Despite garnering the best reviews of any RKO film released in years, the movie failed to turn a profit due to its high production cost ($3.068 million). It spawned a long-running CBS TV series that ran from 1949-57.
In order to physically submerse herself in the role of Mama, Irene Dunne wore no make up and used body padding to make herself appear heavier.
The play was produced on Broadway by Richard Rodgers and Oscar Hammerstein II. The film's producers purchased the rights for $2500 for each week of the play's run, up to $150,000, on the condition that the film would not be made until the play closed. The stage version ended up running for nearly two years. The original Broadway production opened on October 19, 1944 at the Music Box Theater and ran for 713 performances with a cast that included Marlon Brando in his Broadway debut.
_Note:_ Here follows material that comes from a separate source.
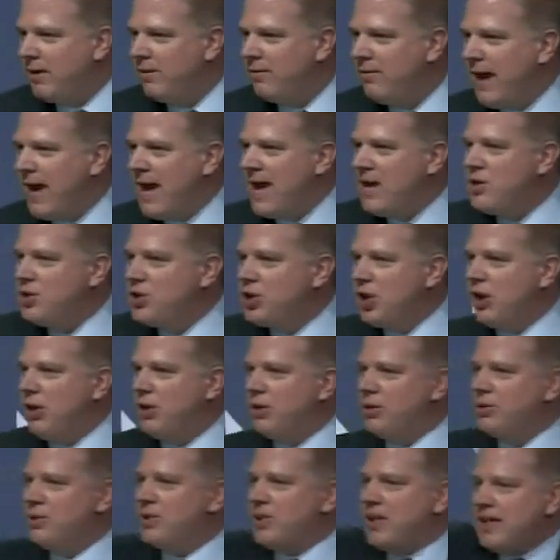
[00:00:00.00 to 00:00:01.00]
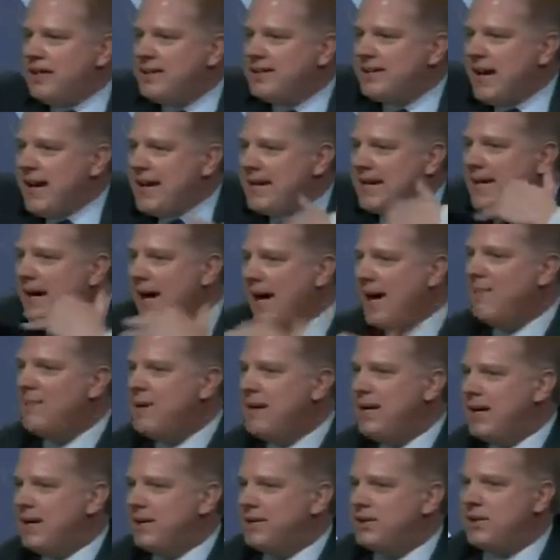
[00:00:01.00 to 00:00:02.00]
Van Jones is a
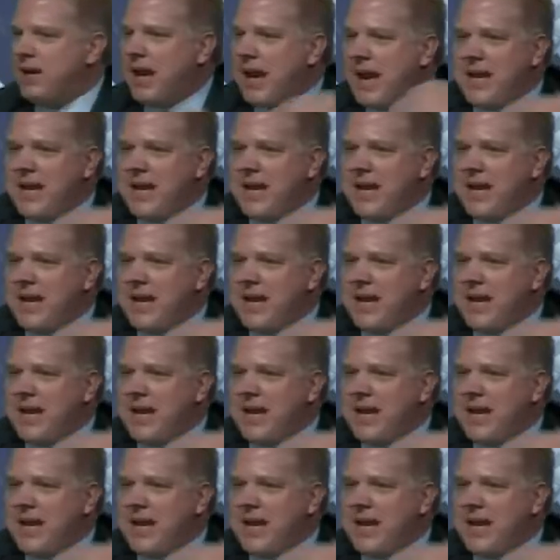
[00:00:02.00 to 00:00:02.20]
communist,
Greta Garbo turned down the role of Martha around the same time she also rejected the lead in Alfred Hitchcock's The Paradine Case (1947). She is reputed to have commented, "No murderesses, no mamas."
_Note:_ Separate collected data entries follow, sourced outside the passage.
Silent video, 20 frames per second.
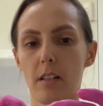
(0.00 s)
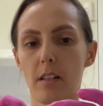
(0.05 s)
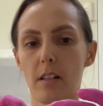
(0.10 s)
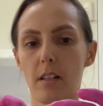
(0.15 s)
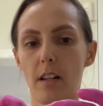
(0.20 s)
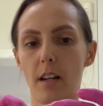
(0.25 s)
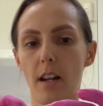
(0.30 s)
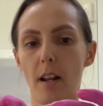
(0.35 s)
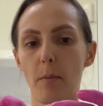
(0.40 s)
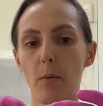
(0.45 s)

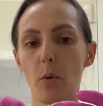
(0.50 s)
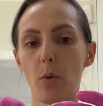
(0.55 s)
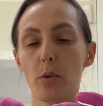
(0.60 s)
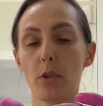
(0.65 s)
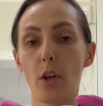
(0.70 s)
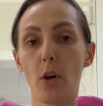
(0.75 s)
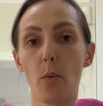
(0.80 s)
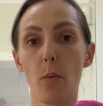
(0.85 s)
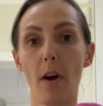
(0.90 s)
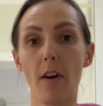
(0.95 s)
And I'm
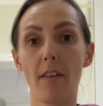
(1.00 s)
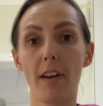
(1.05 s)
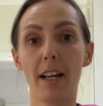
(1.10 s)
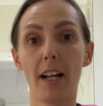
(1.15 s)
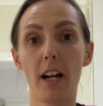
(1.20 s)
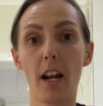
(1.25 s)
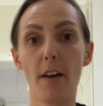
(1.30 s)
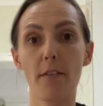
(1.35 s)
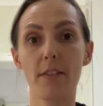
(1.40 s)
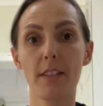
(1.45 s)
also wearing
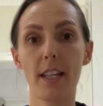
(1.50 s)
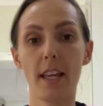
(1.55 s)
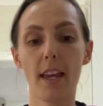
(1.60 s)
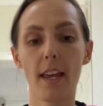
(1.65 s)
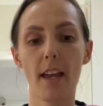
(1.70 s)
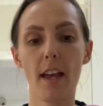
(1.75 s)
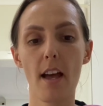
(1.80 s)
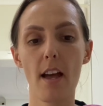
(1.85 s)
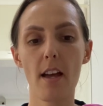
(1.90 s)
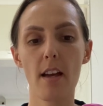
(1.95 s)
gloves
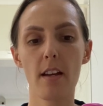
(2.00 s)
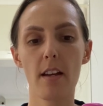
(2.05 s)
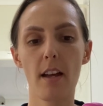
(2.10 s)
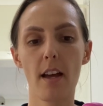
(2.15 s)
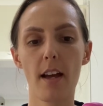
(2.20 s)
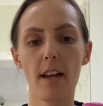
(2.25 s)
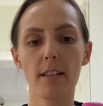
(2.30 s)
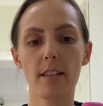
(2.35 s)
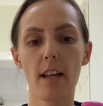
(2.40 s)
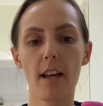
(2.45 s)
here
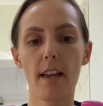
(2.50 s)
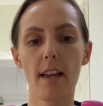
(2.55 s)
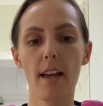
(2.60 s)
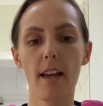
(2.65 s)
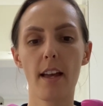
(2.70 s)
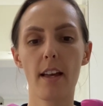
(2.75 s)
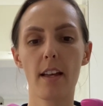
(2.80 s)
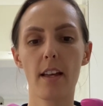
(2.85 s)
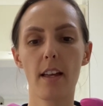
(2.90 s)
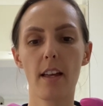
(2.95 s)
as I
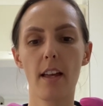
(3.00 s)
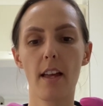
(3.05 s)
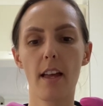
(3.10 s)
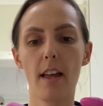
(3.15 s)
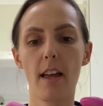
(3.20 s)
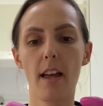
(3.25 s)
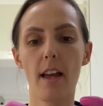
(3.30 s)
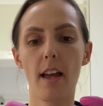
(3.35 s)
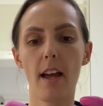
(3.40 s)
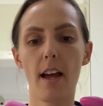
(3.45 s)

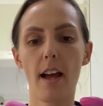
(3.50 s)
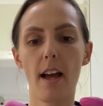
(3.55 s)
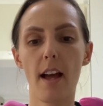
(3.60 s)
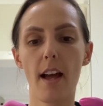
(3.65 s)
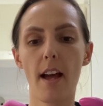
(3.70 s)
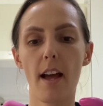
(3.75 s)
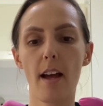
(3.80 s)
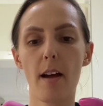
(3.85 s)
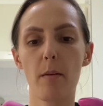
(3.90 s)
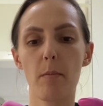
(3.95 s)

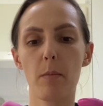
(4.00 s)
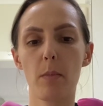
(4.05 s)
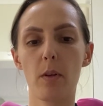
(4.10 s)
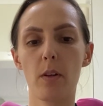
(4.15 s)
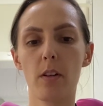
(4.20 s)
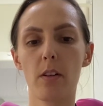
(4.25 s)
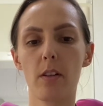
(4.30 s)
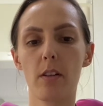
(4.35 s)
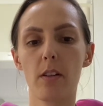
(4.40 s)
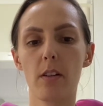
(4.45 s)
am
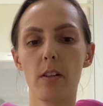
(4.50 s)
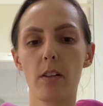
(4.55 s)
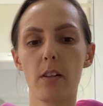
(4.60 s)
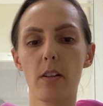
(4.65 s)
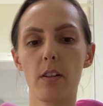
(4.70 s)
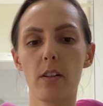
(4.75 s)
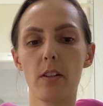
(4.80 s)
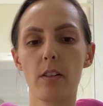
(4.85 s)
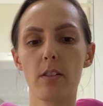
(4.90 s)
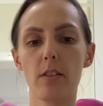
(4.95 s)

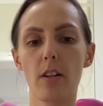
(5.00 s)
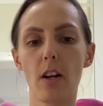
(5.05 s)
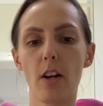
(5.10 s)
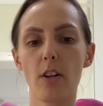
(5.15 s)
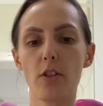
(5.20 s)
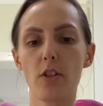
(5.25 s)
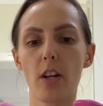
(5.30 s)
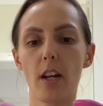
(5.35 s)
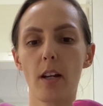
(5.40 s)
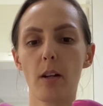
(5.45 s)

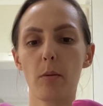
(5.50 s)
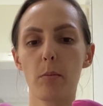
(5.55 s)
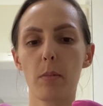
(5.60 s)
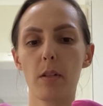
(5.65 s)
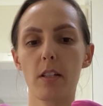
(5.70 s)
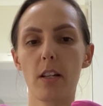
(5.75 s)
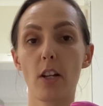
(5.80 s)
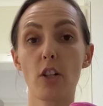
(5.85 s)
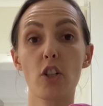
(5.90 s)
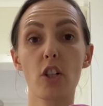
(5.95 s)
touching
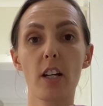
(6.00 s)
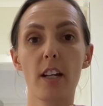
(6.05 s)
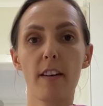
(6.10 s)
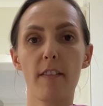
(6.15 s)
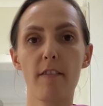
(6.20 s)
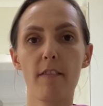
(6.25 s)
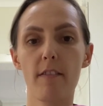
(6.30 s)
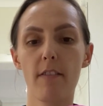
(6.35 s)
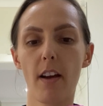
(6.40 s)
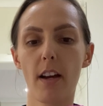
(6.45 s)
potentially
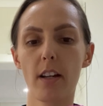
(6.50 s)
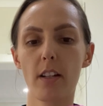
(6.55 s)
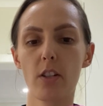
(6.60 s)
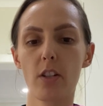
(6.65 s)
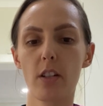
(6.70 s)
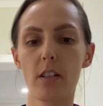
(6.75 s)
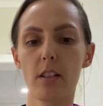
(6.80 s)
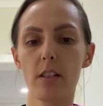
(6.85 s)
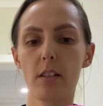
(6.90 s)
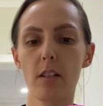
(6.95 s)

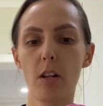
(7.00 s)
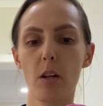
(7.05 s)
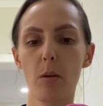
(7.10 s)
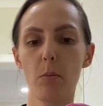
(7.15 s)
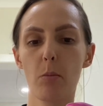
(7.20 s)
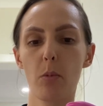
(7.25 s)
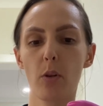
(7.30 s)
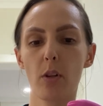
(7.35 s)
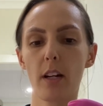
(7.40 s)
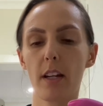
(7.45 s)
infectious
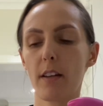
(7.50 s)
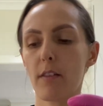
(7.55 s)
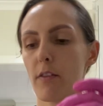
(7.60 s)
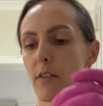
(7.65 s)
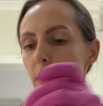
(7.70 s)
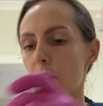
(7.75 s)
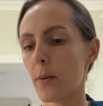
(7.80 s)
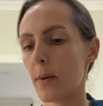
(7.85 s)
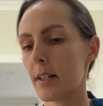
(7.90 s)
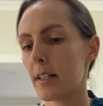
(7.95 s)
bodily
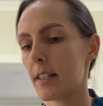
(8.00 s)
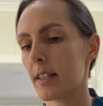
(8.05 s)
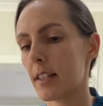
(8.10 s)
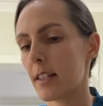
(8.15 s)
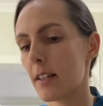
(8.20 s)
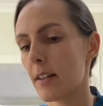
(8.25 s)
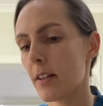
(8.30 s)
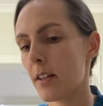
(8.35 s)
fluids.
"Katrin Hanson: [reading the novel that she's just finished] "For long as I could remember, the house on the Larkin Street Hill had been home. Papa and Mama had both born in Norway but they came to San Francisco because Mama's sisters were here, all of us were born here. Nels, the oldest and the only boy, my sister Christine and the littlest sister Dagmar but first and foremost I remember Mama"."
"Katrin Hanson: But mama, wouldn't you *like* to be rich? Martha 'Mama' Hanson: I would like to be rich the way I would like to be ten feet high. It's good for some things, bad for others."